«Слушай, Сатона и диявол, стану наговаривать, на соль приворачивать, не благословясь, не перекрестясь, из ызбы поиду не в двери, з двора не в ворота, в чиста поля х кияну морю, на кияне море стоит изба железна, в тои избе печь медна, в тои лежат и горят ясневы дрова… И так бы горела-кипела у рабы Авдотьи об рабе Степане тела бела и ретиво серьца, и ясны очи денна-полденна… и горевала бы, и тосковала, отца, мать забывала, и рот-племя покидала, а меня, раба, из уст не выносила…»
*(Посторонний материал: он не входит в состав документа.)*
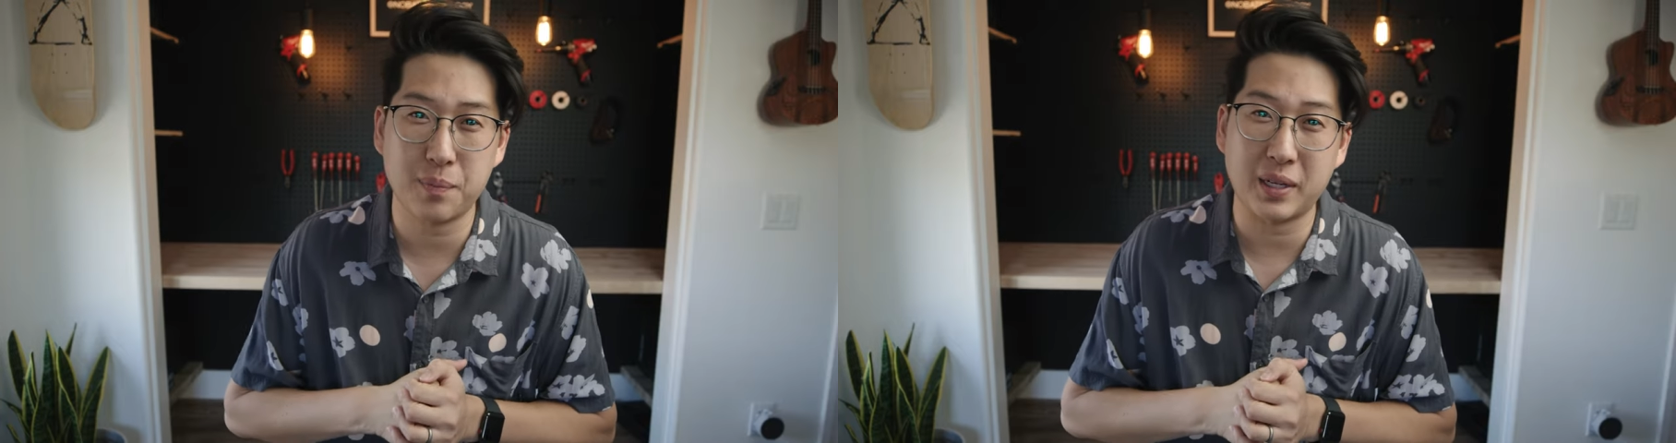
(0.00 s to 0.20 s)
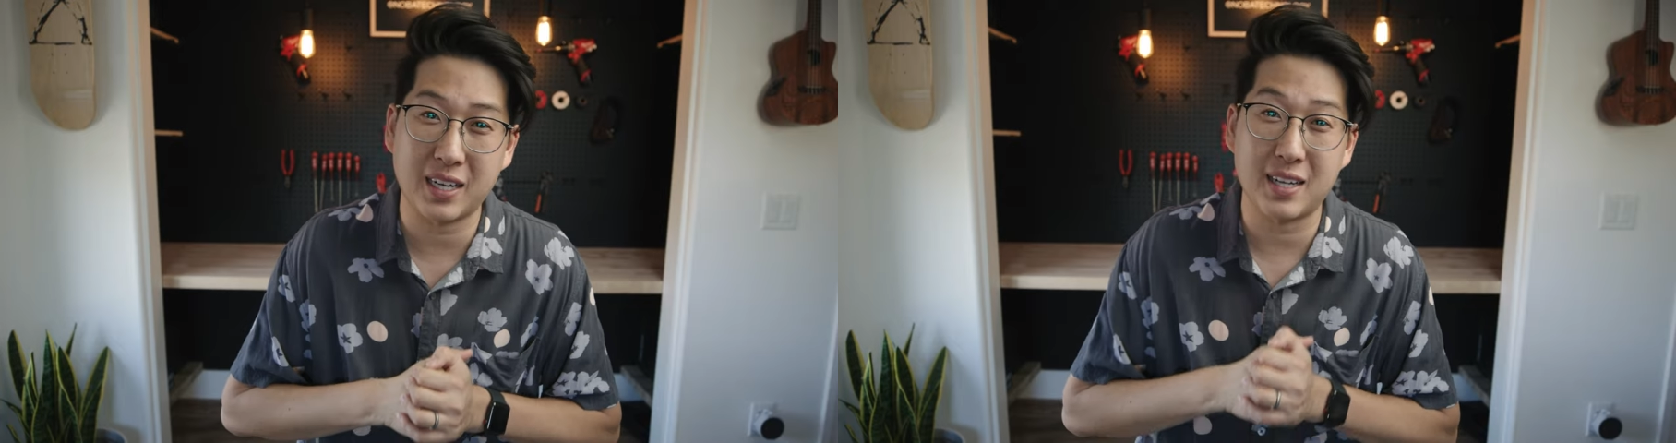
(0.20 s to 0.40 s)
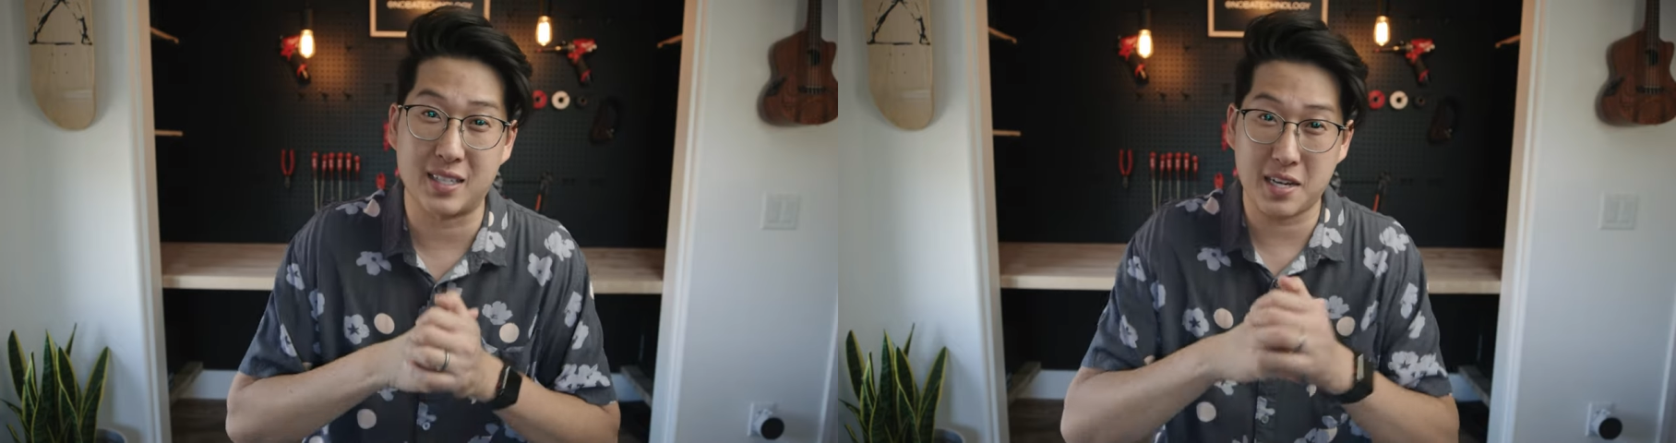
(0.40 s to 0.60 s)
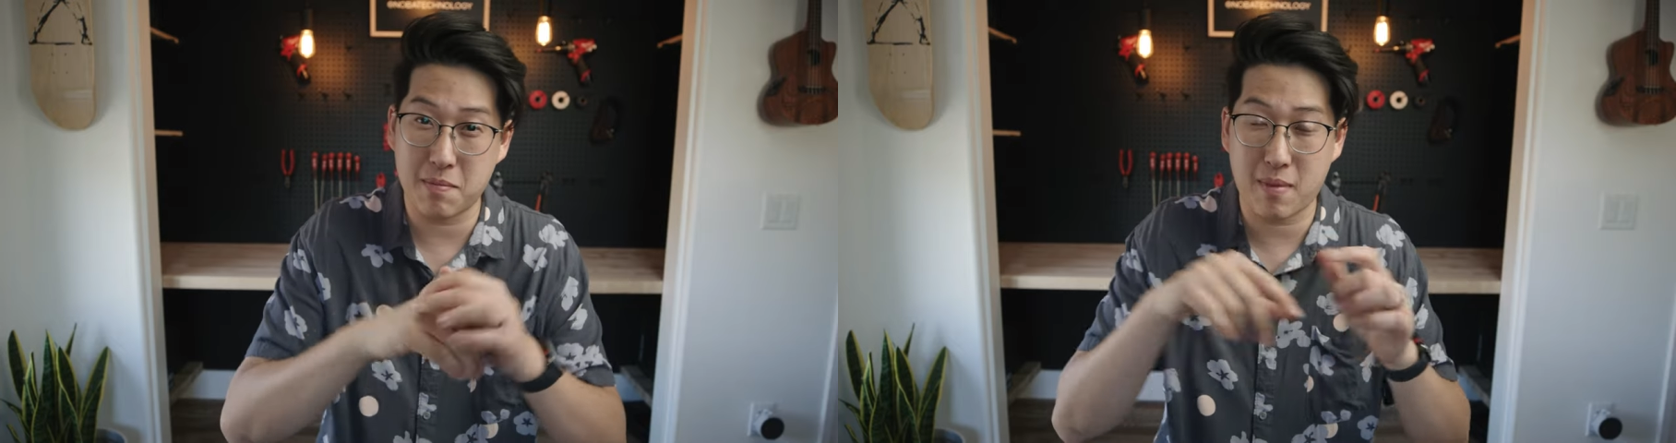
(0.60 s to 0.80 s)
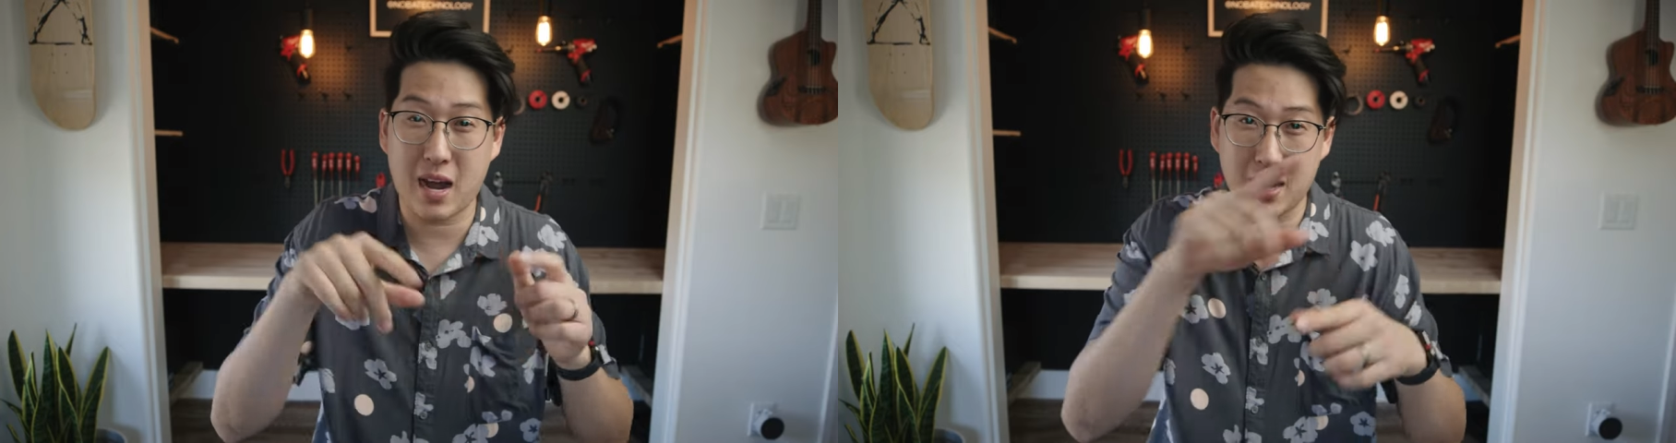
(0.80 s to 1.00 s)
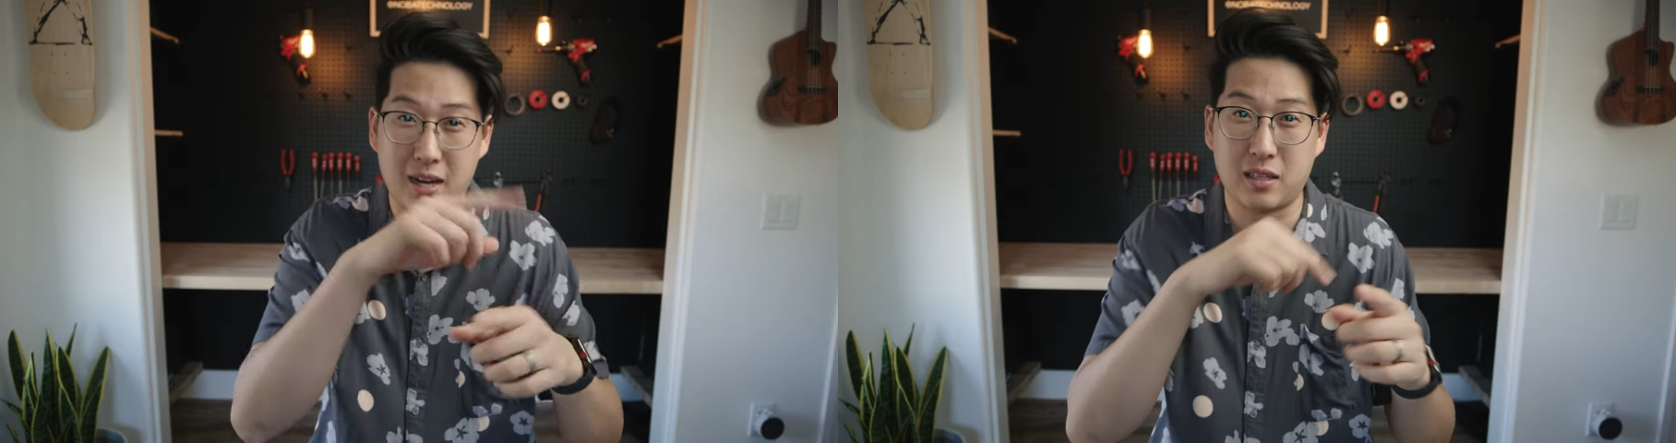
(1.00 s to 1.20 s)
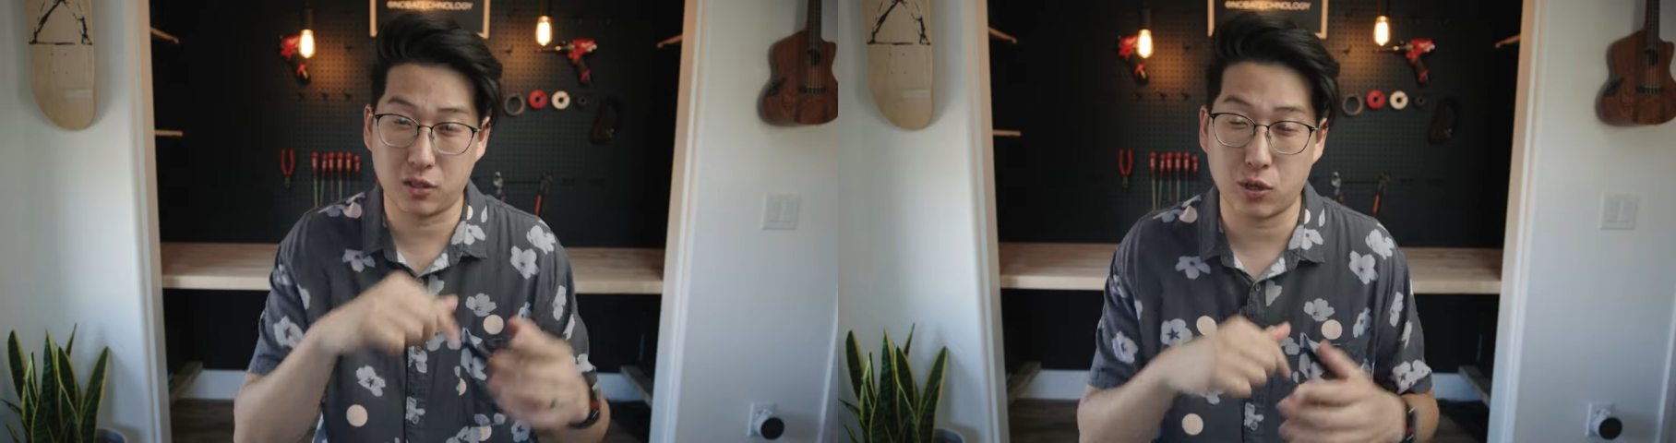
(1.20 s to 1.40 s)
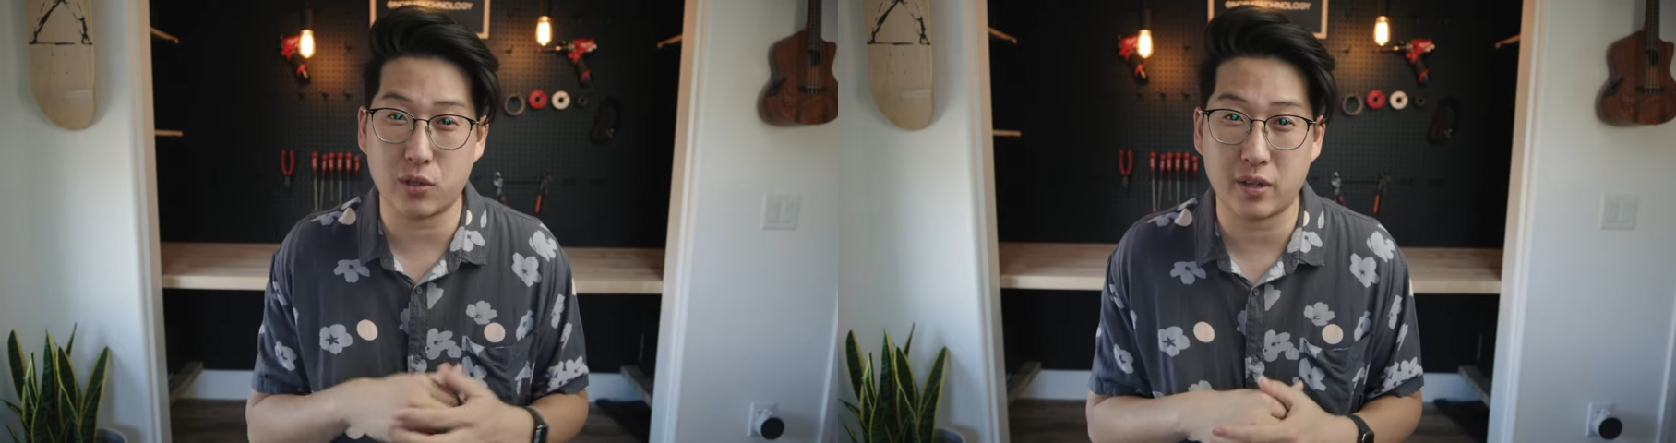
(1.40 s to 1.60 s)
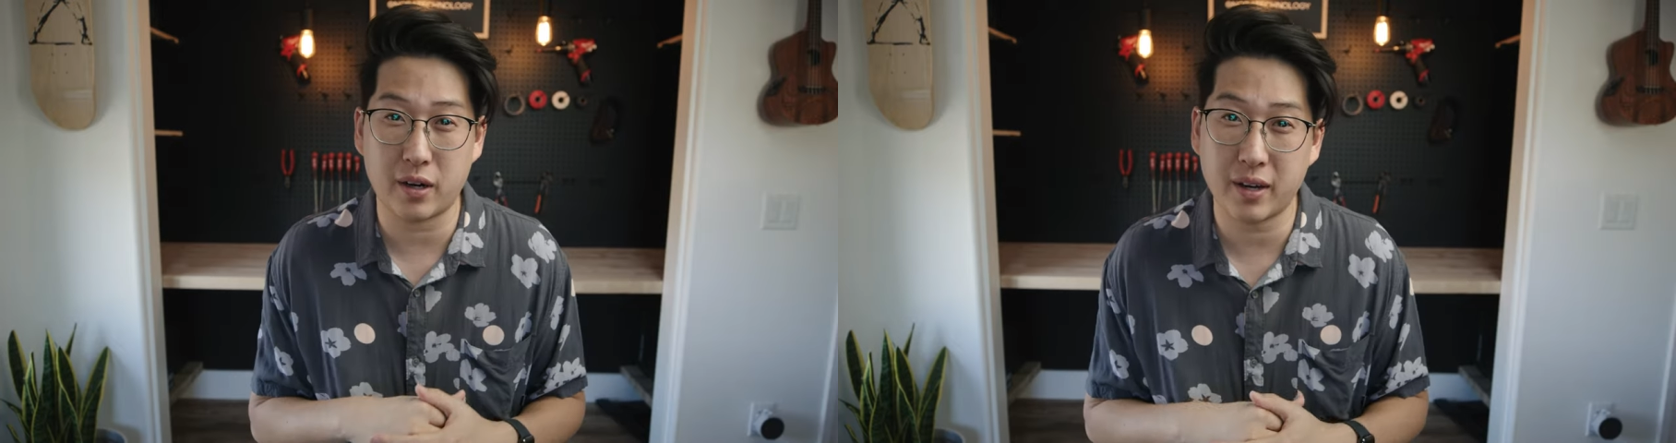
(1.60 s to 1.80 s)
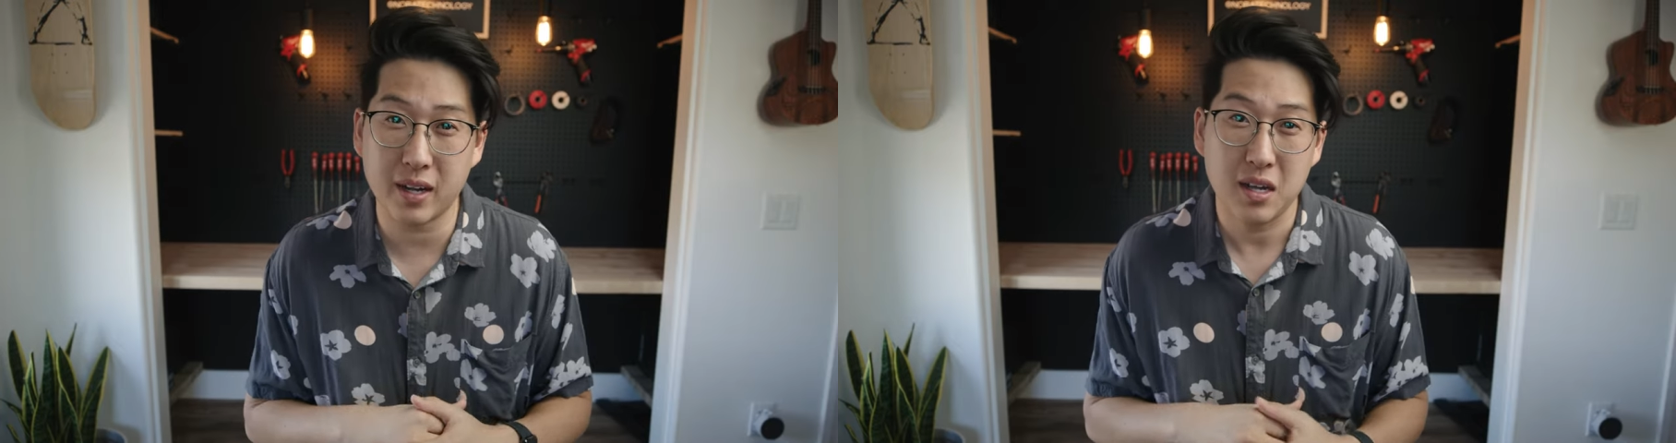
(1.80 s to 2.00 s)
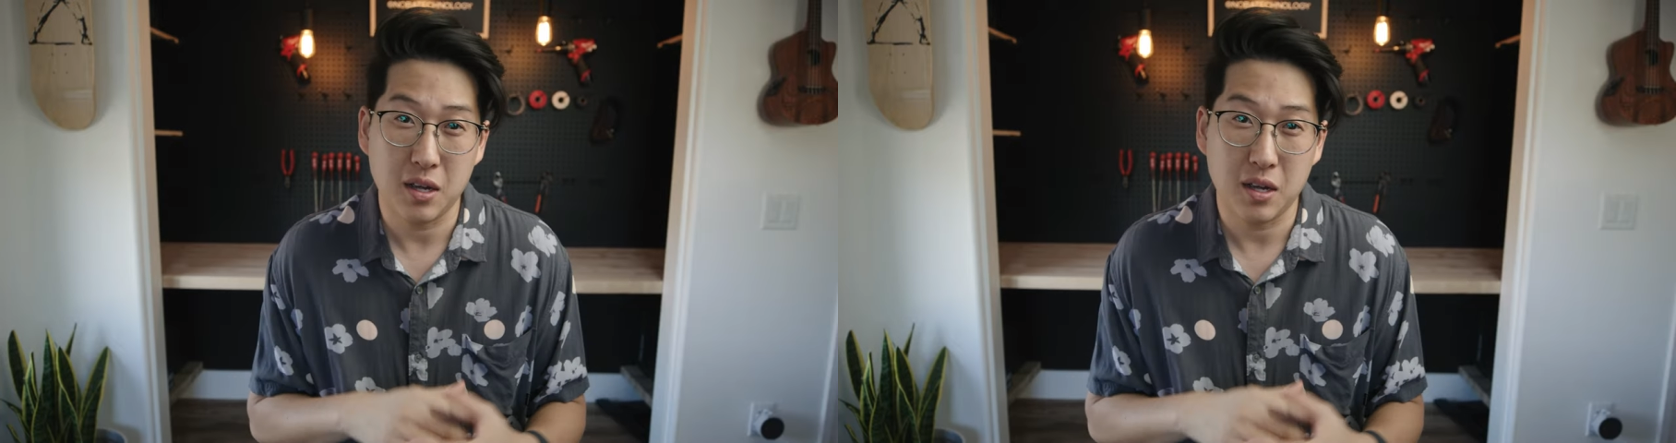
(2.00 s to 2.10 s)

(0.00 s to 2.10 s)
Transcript: because in my local area,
Это заклинание сохранилось в следственном деле о колдовстве, которое было открыто в Российской империи в 1733 году. Все началось с того, что староста нижегородской деревни Маргуши Артемий Иванов привез в Москву «черный» заговор, который нашел в вещах у жены Авдотьи. Он взял ее под венец, когда она уже была беременна от другого мужчины. На вопрос, кто отец, она рассказала, что прижила ребенка от дьячкова сына Степана Борисова. Когда того привезли на допрос в Московскую синодальную контору, он признал, что заговор написан его рукой, и сообщил, что переписал его у незнакомого старика на ярмарке. При этом он настаивал, что волшебства «никакого за ним нет», что к блуду он Авдотью не принуждал и прожил с ней два года по взаимному согласию, а бросил только, когда она забеременела.
В колдовских «тетрадках» и следственных делах XVII–XVIII веков сохранились сотни любовных заговоров, которые были призваны пробудить страсть («присушки») или, напротив, ее потушить и избавить от нежеланного чувства («отсушки»). Для этого одни заклинания призывали на помощь Христа, Богородицу и святых, а другие — дьявола и демонов.
Большинство любовных заговоров предназначалось для мужчин, стремившихся овладеть какой-то девицей, а женские тексты встречались намного реже. В заговорных формулах страсть предстает как болезнь (тоска, кручина, жар), которая должна поразить женщину. Мужчина, произносящий заговор, просит, чтобы та, пока ему не отдастся, утратила радость к жизни и не могла ни есть, ни пить, а также чтобы возлюбленная, позабыв о родителях и родне, думала только о нем.
Почти идентичные описания любовной болезни встречались еще в греческих заговорах первых веков нашей эры, сохранившихся на папирусах из Египта: «Пусть такая-то не сможет ни пить, ни есть, ни любить, не будет у нее сил, не будет здорова, не будет спать без меня».
Аналогичные формулы в изобилии появляются и на Западе. В одном заговоре 1597 года из Модены женщина, обращаясь за помощью к святой Марте, просила, чтобы некий мужчина ее полюбил и стал ей покорен:
«Отбери у него питье, еду, сон, силу, чтобы он не мог уйти или остаться на месте, ни ездить верхом, ни кататься, ни гулять, ни иметь отношения с другими женщинами, пока он не придет ко мне, чтобы выполнить все мои желания, и сделает все, о чем я его попрошу».